======== Dataset content

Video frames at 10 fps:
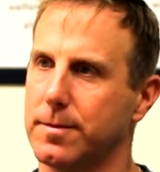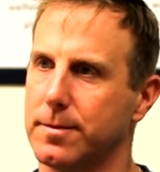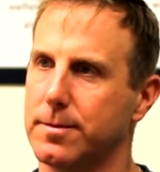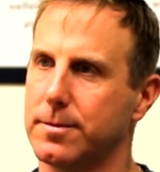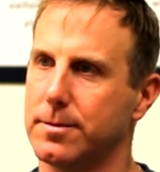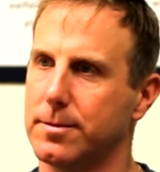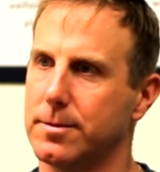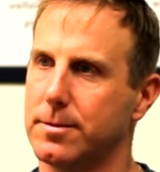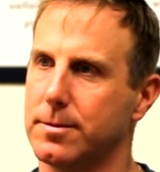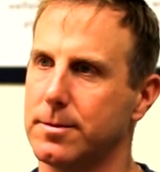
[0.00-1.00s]
Do you
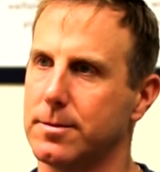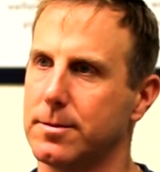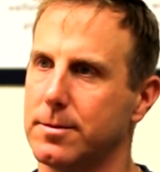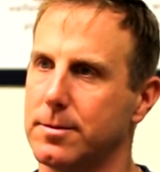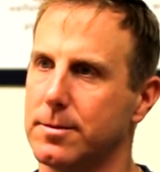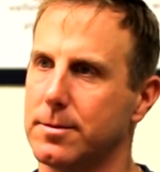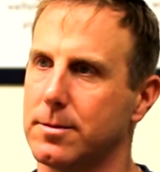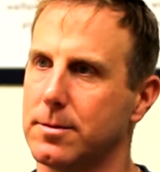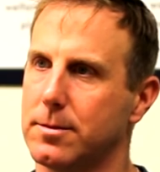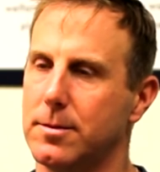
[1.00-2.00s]
see that as a
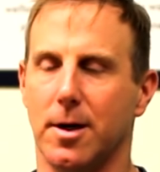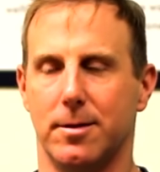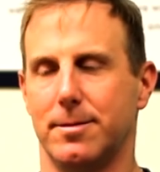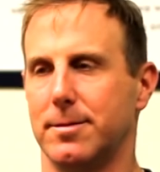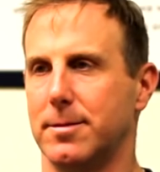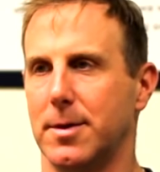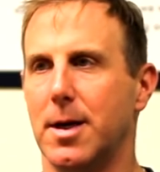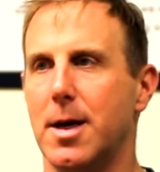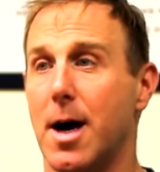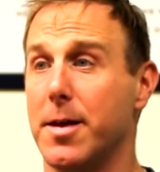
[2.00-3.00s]
barrier with when? He-
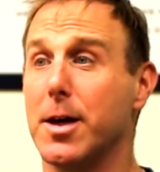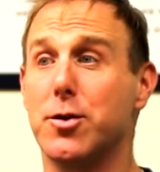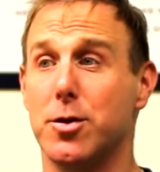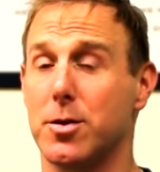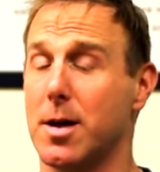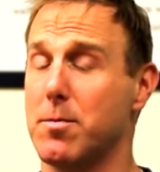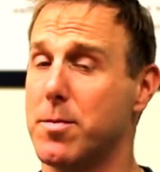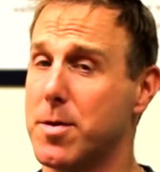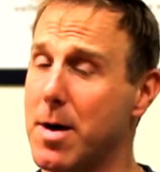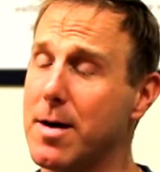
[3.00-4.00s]
I think they should just. Uh,
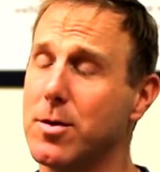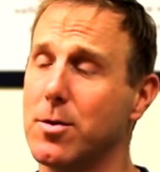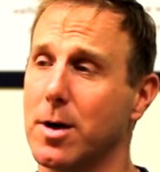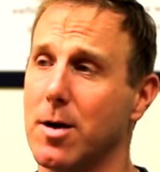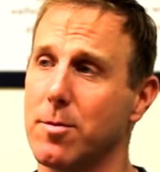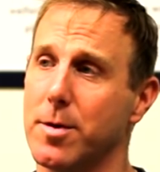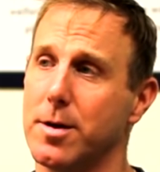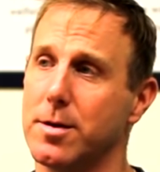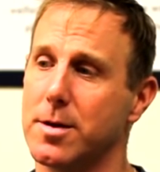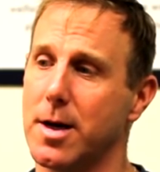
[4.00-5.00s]
to my view on government
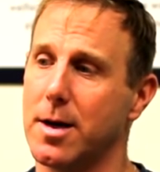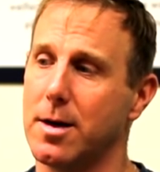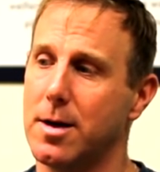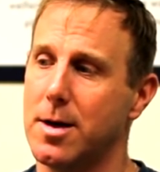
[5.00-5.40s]
is that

================

• _Task to complete_:
No pictures belong in the copy. Repeat the entries exactly.

• _Task result_:
Video frames at 10 fps:
[0.00-1.00s]
Do you
[1.00-2.00s]
see that as a
[2.00-3.00s]
barrier with when? He-
[3.00-4.00s]
I think they should just. Uh,
[4.00-5.00s]
to my view on government
[5.00-5.40s]
is that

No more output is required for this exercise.